Transcribe exactly, and without pictures, only the lines from the one bearing "[14:55.55-14:55.85]" through the final line of the data below.

MATERIAL TO PROCESS: Begin

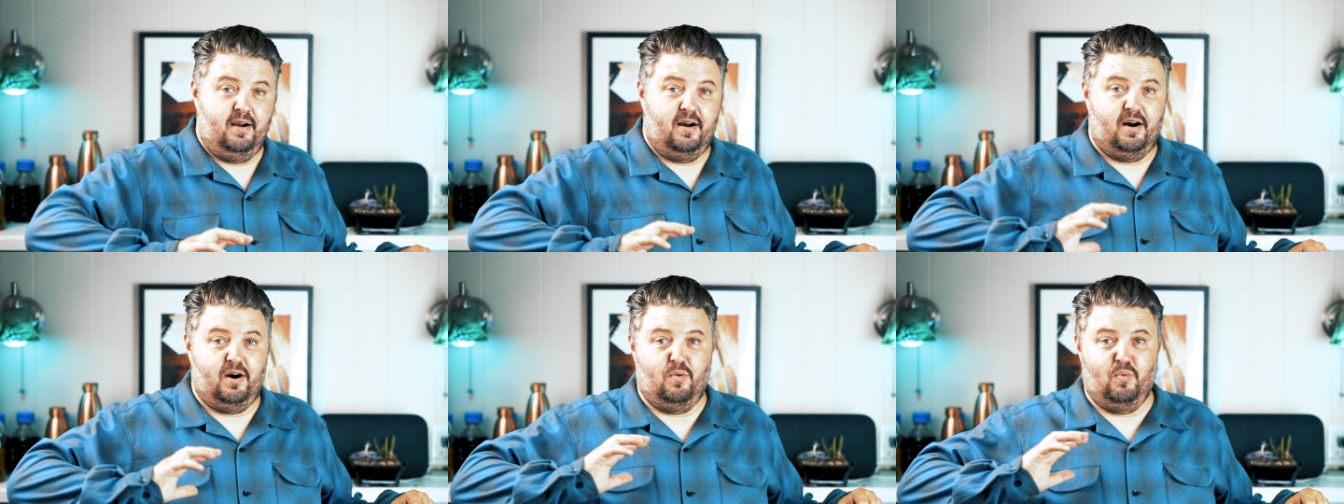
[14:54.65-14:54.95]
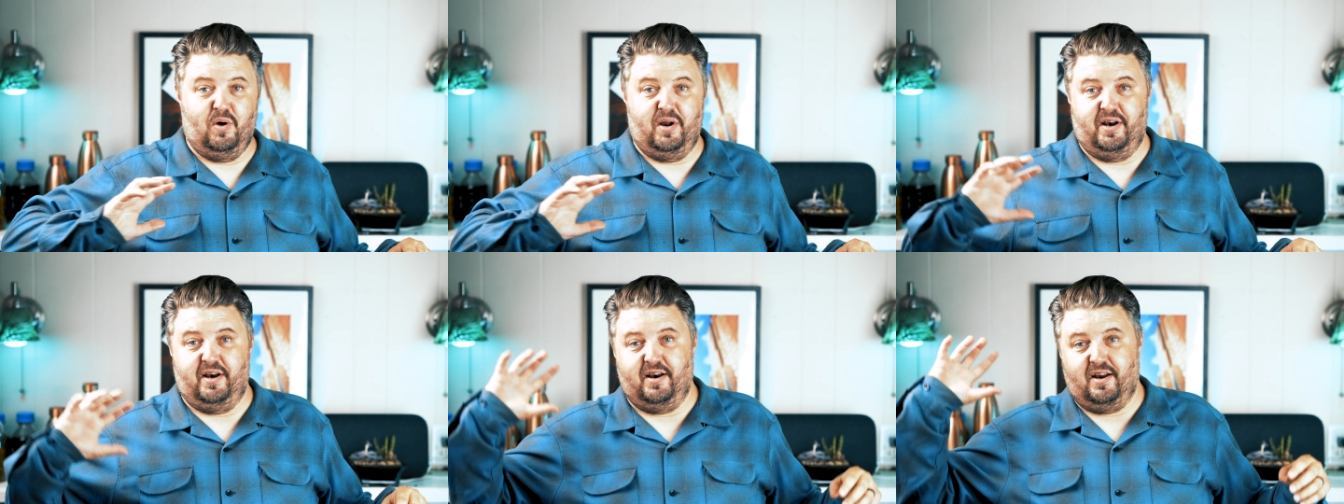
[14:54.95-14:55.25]
are
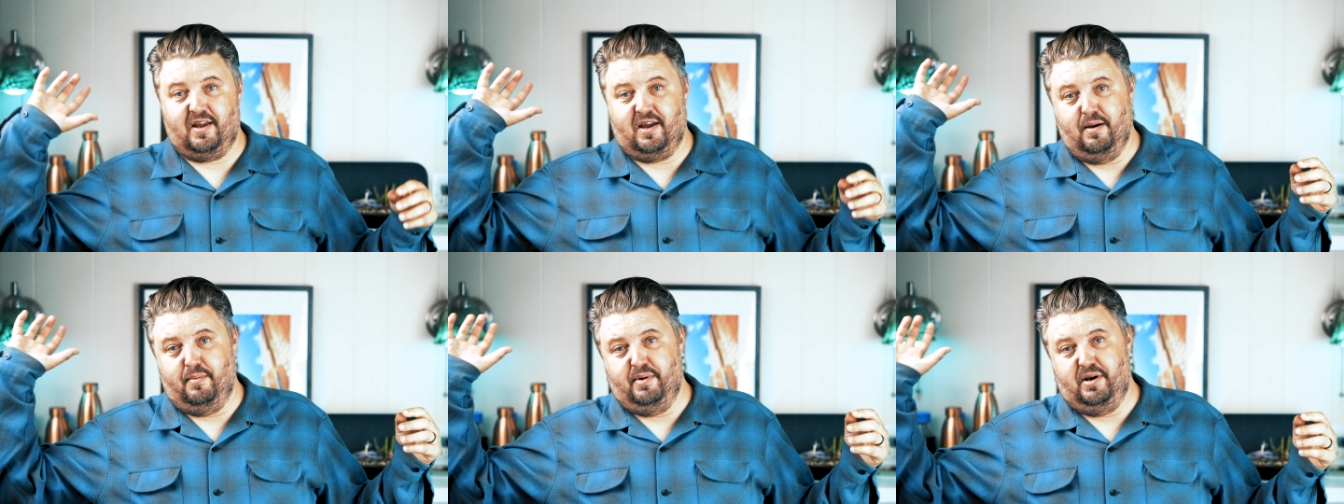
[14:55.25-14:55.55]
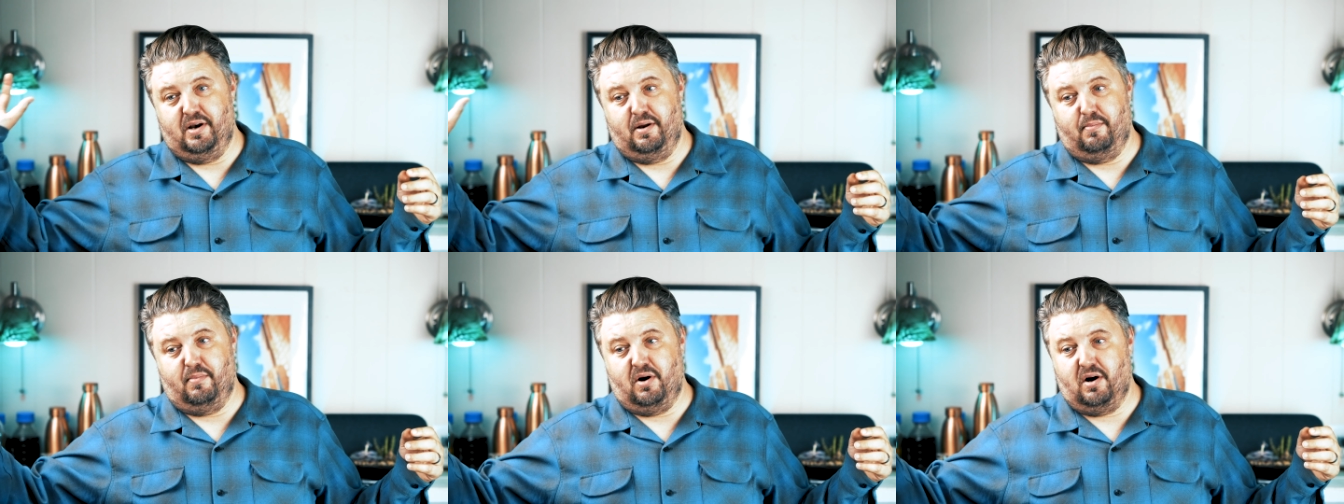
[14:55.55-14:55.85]
wanting to come
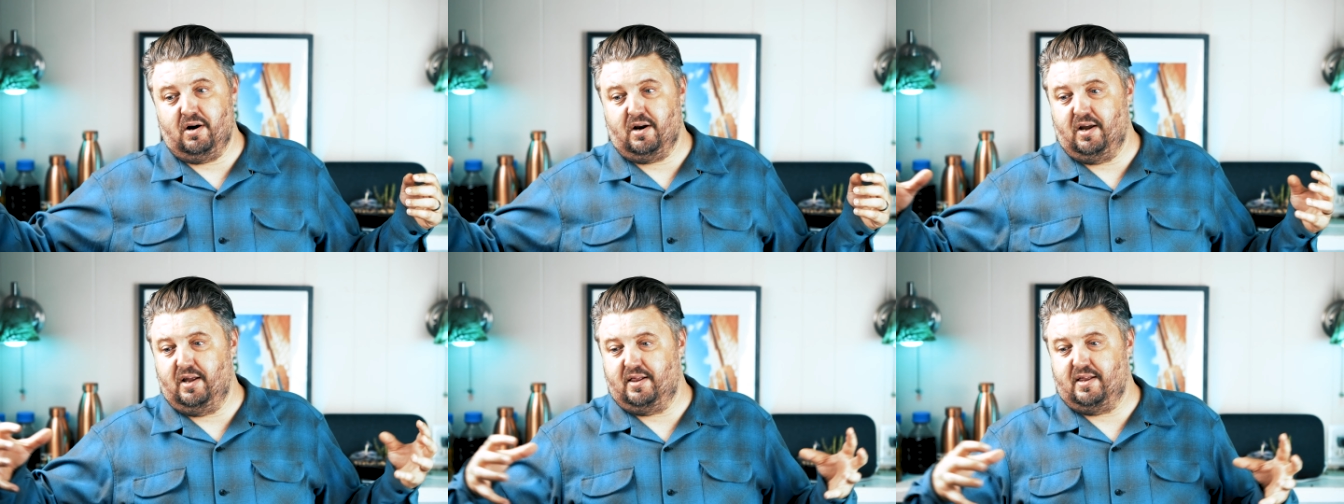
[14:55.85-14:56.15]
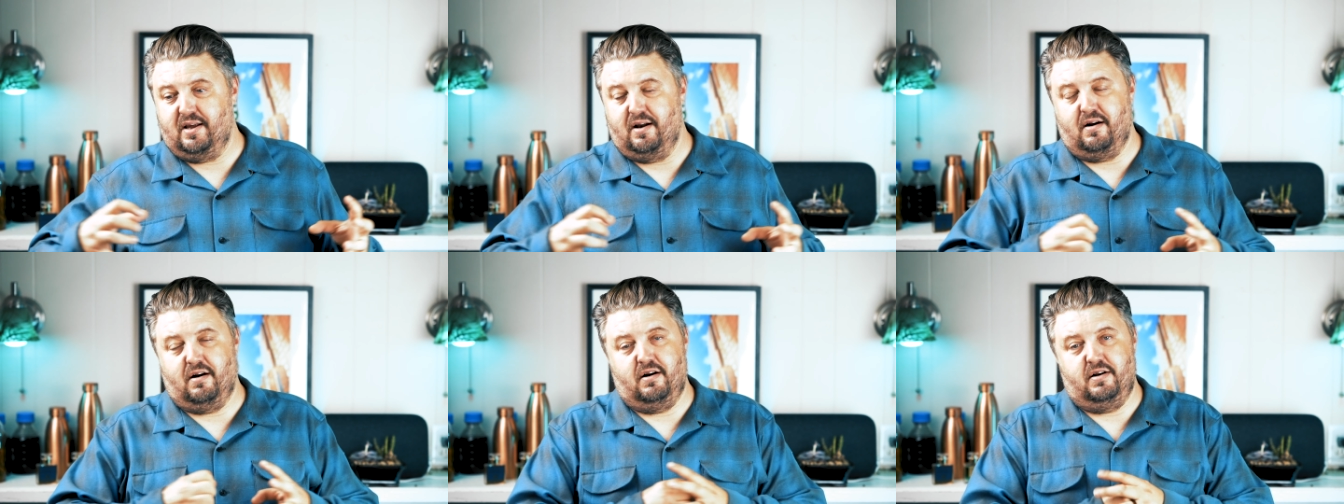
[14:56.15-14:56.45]
into
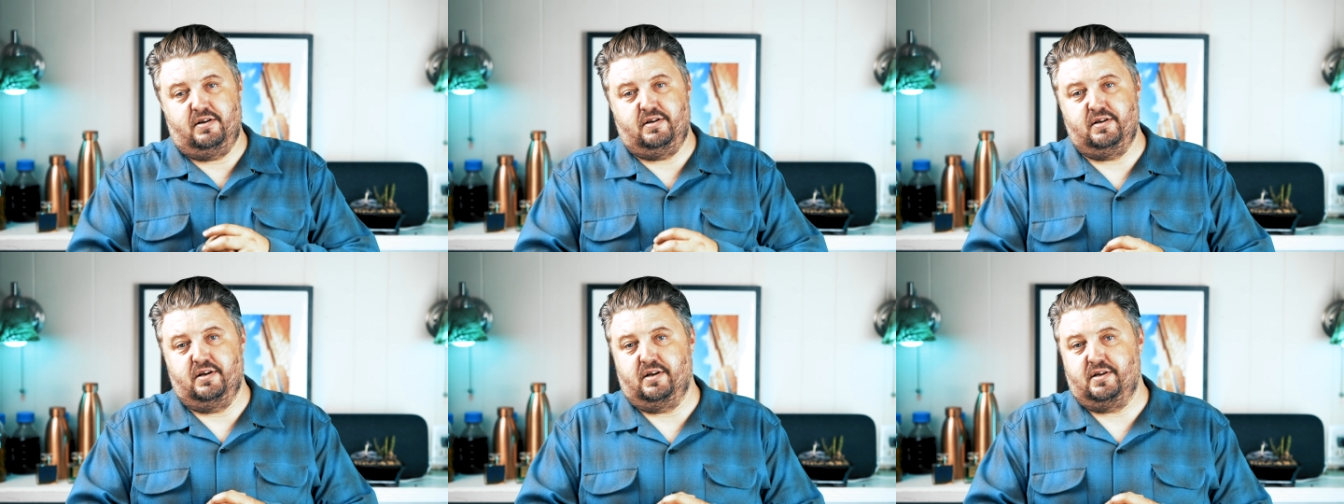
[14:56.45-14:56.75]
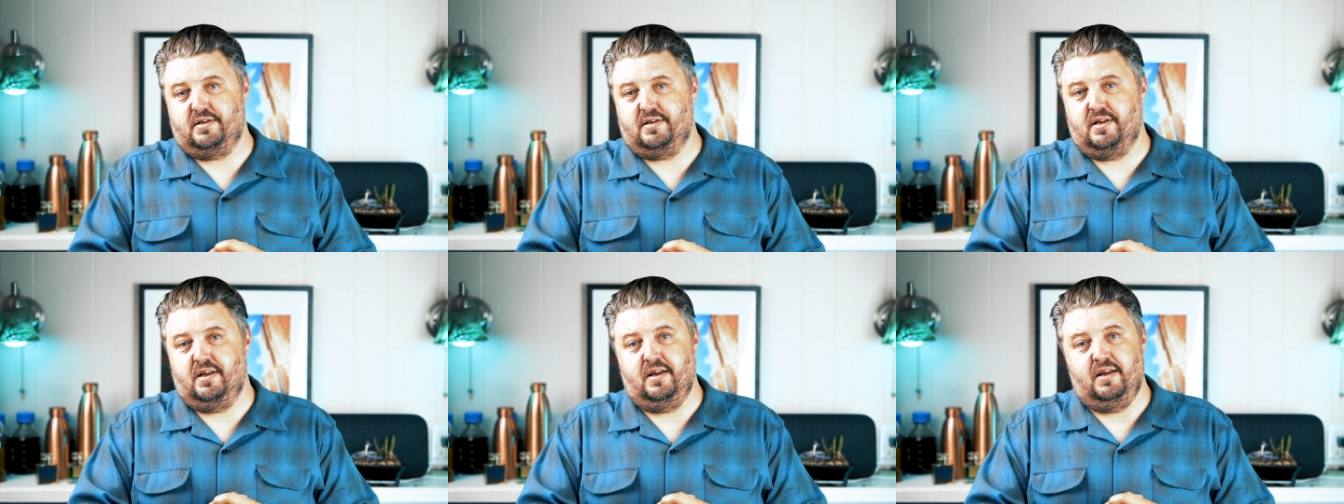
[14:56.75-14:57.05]
market that are
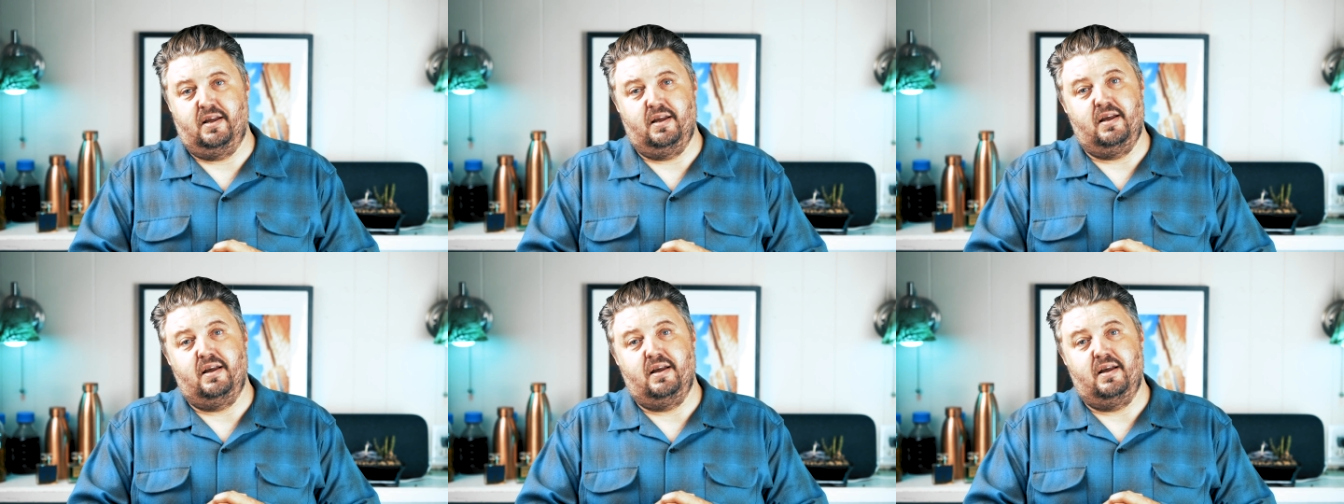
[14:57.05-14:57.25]
just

MATERIAL TO PROCESS: End

SOLUTION:
[14:55.55-14:55.85]
wanting to come
[14:55.85-14:56.15]
[14:56.15-14:56.45]
into
[14:56.45-14:56.75]
[14:56.75-14:57.05]
market that are
[14:57.05-14:57.25]
just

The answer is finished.